Parenthood is weird. It’s everything and at the same time nothing like you expect it to be. Before my recent career addition, is what I’m doing considered a career (?), I certainly work the hours, but that’s a strange concept to me. Well, before becoming a birth photographer I was a stay at home mom. I still am. I’m a stay at home working mom. We are continually searching and finding the balance between family, work and play. Lately that has meant letting the dishes sit in the sink a bit longer, the piles of laundry hiding in the dryer because it’s easier to ignore that way, oh, and eating way too much pizza. Of course that last bit is a combination of me not sticking to a meal plan enough and the fact that pizza is the most delicious food in the world.
This weekend I had one of those mom moments. The sort that make you stop and think. I thought I would share, so here’s a little peek into my world.
The past few months have been kinda weird. Weird and hard. And possibly a tad tiring.
Today Sarah came and excitedly told me she and daddy had a surprise for me. She told me to come see right away. I took a moment to finish up the cups I was washing in the sink before I followed her back to my bedroom. A few minutes later I walked back and she was beaming while standing at the foot of my now-made bed.
Acts of service is my biggest love language. Stephen knows that and today I witnessed him teaching our children that method of loving me. Seeing her face, so pleased and proud with her work, was a beautiful moment.

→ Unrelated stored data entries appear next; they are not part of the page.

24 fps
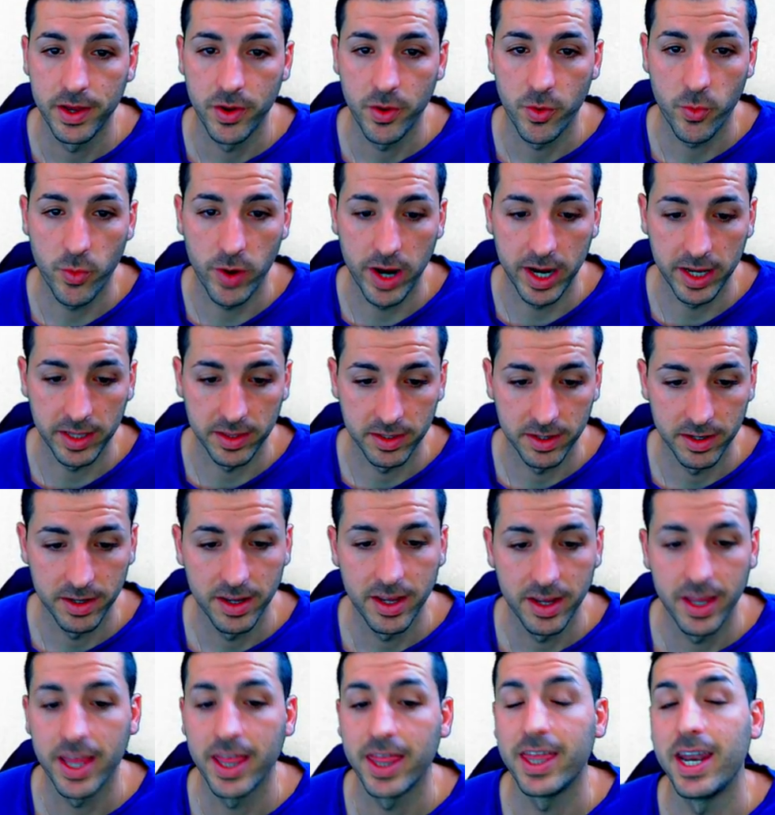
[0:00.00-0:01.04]
Right.
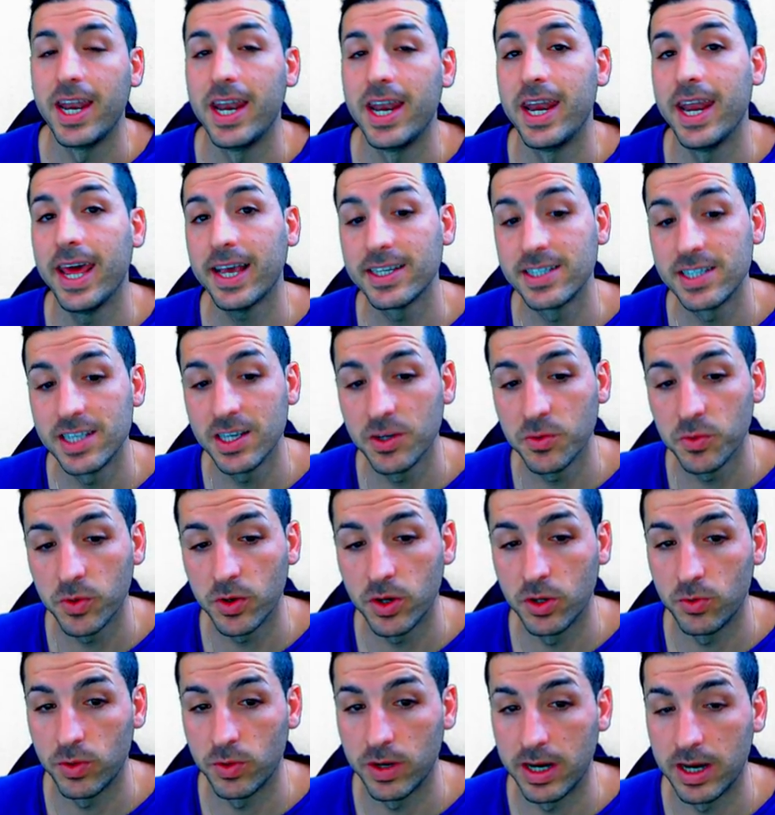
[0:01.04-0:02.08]
The next thing we're going to
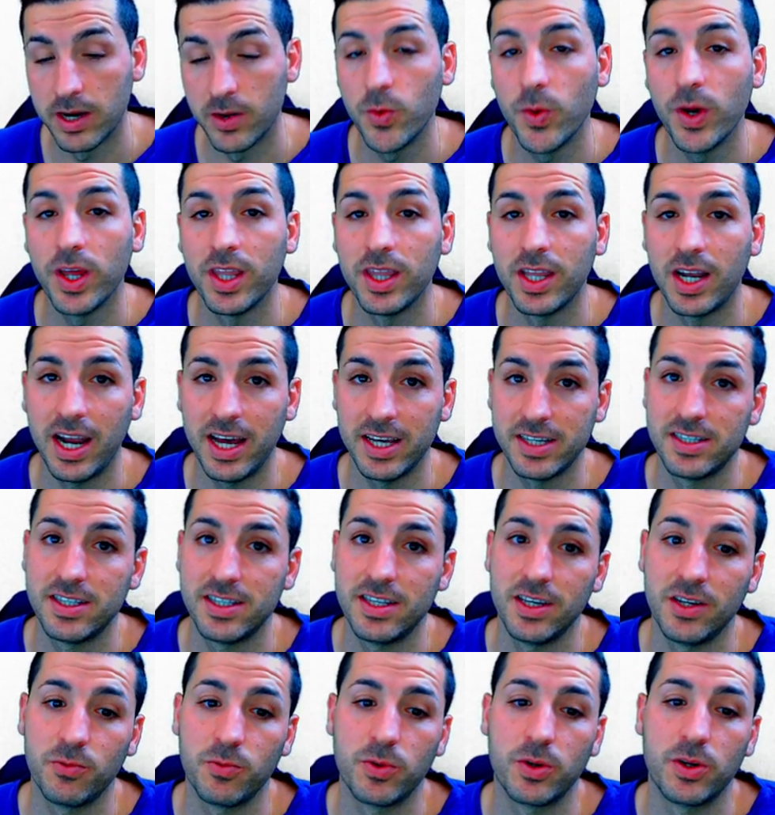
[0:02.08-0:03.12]
do now, and the last
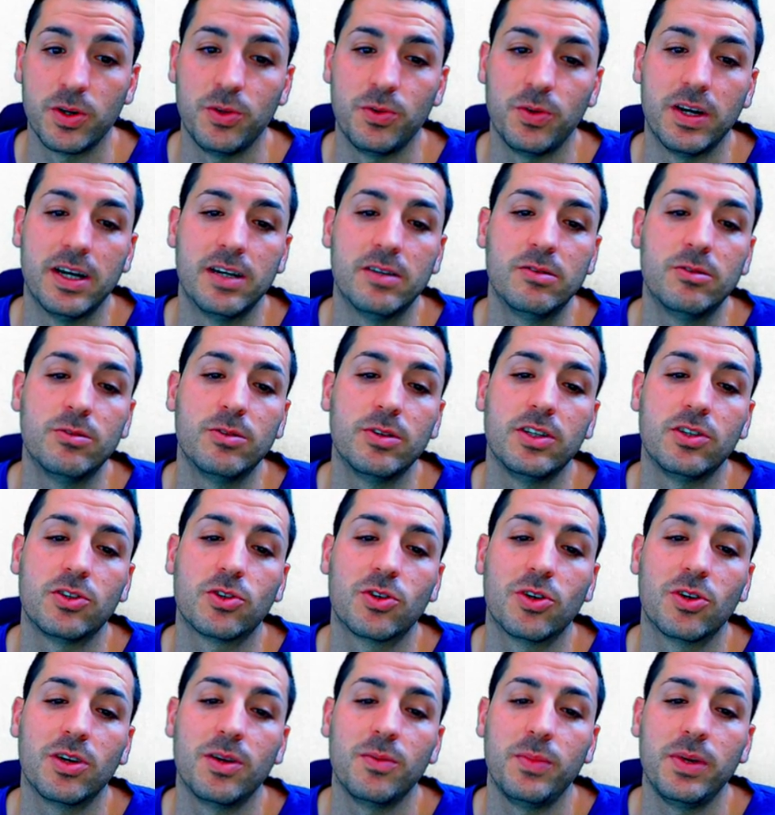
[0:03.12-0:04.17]
thing we're going to do now, is
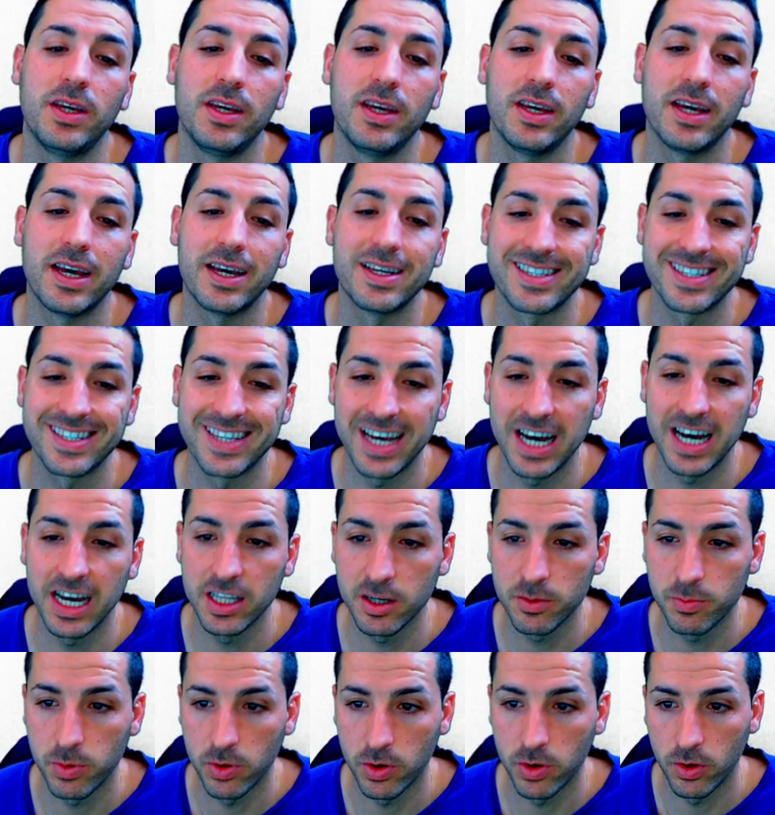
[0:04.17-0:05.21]
going to be a
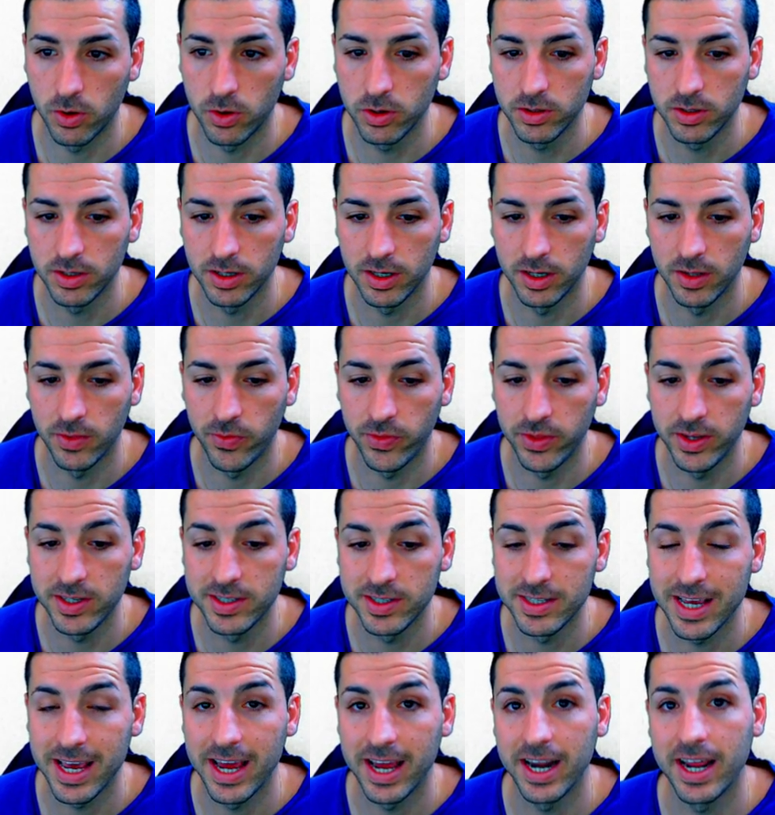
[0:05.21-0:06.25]
scatter plot in this
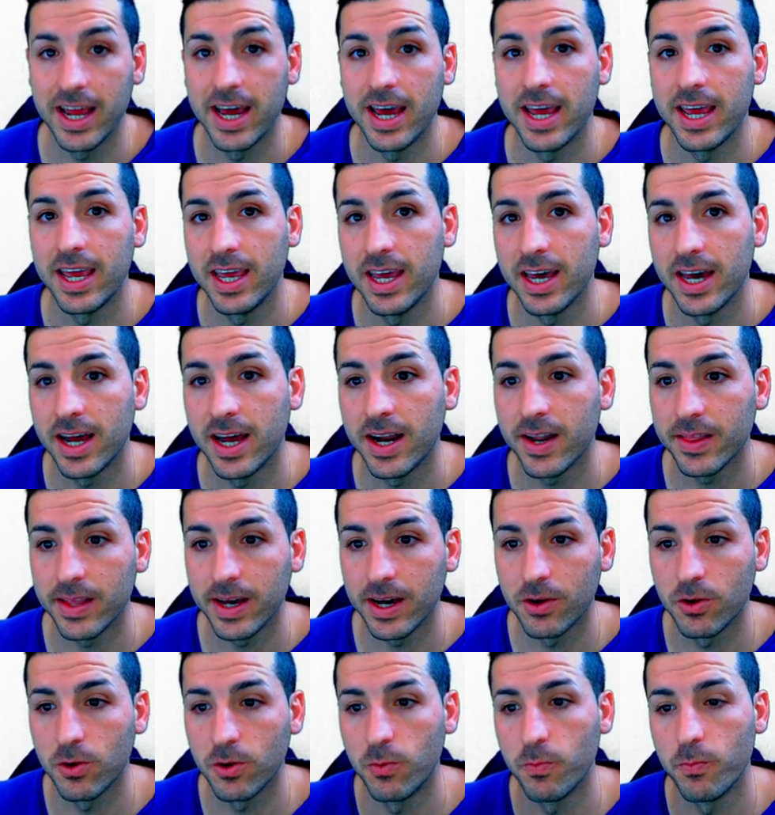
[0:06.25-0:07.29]
area here
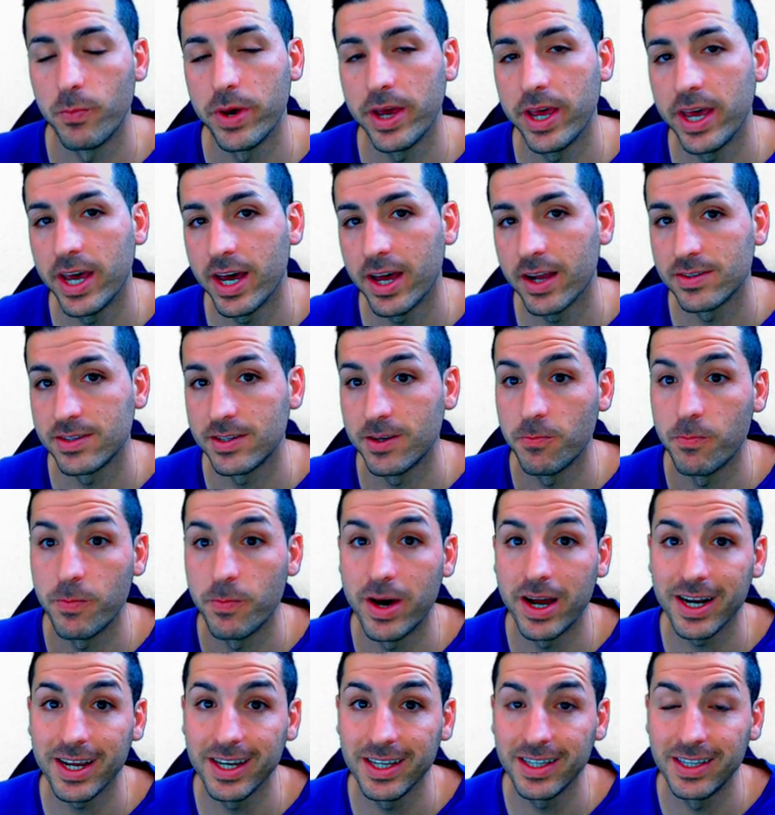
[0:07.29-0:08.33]
that compares the
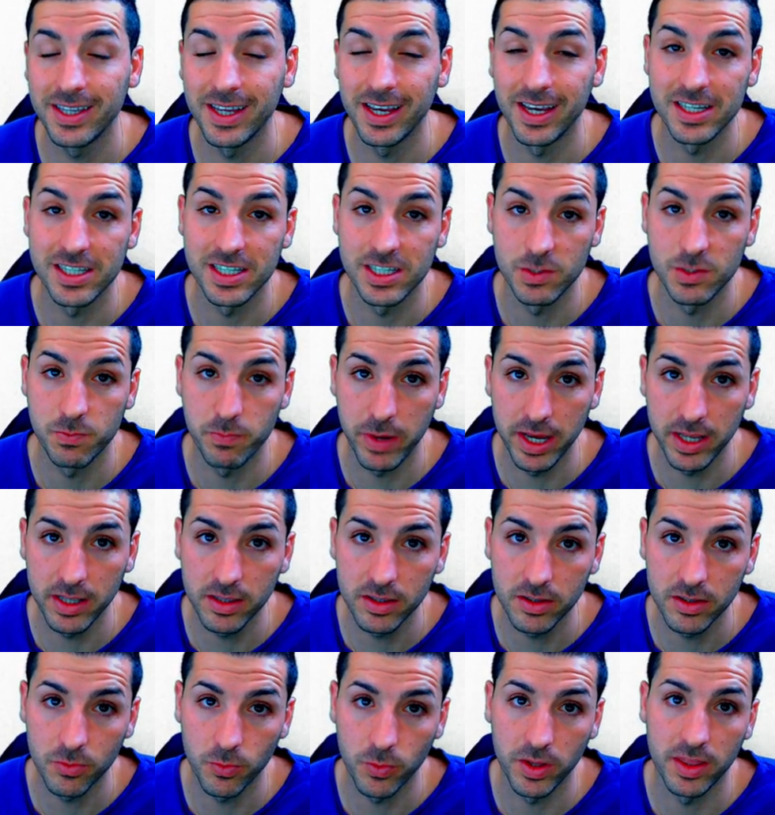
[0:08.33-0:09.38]
marketing
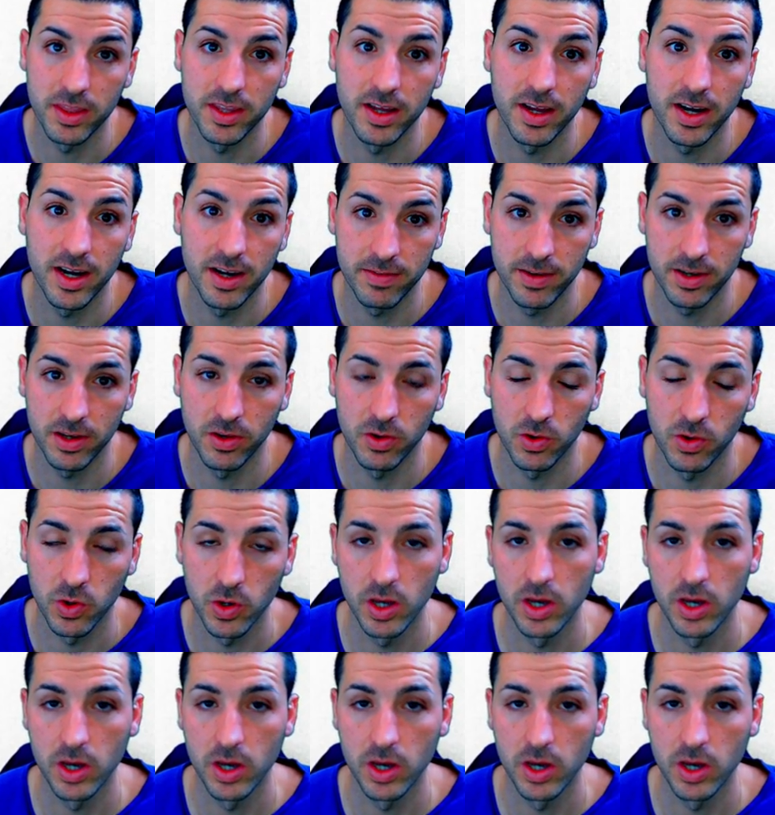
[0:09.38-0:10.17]
spend with the revenue.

While we stood there I pulled up the comforter to fix the bunched up blanket underneath that she probably couldn’t reach and told her how special she made me feel. I sat on the floor so she could come up to my lap and I could hug her while whispering in her eat how much I love her. She giggled and sat with me until I asked for big hugs, in which she happily complied.
Just a little while later I went back in our room for something. When I got in there I stopped. I just stood there and starred at my bed. My brain escaped from me, reflecting on that moment. I quickly re-bunched up the sheets and covers and undid my bed “fixing”. I didn’t want show-home ready, I wanted lived in and loved.
There’s something amazingly beautiful about seeing my children love. Learning love. SHOWING me love in a new way.
It’s a far cry from what you see in a magazine or store front, and in this moment I couldn’t be more proud.
This is the most beautifully made bed in the world, and it’s in our home.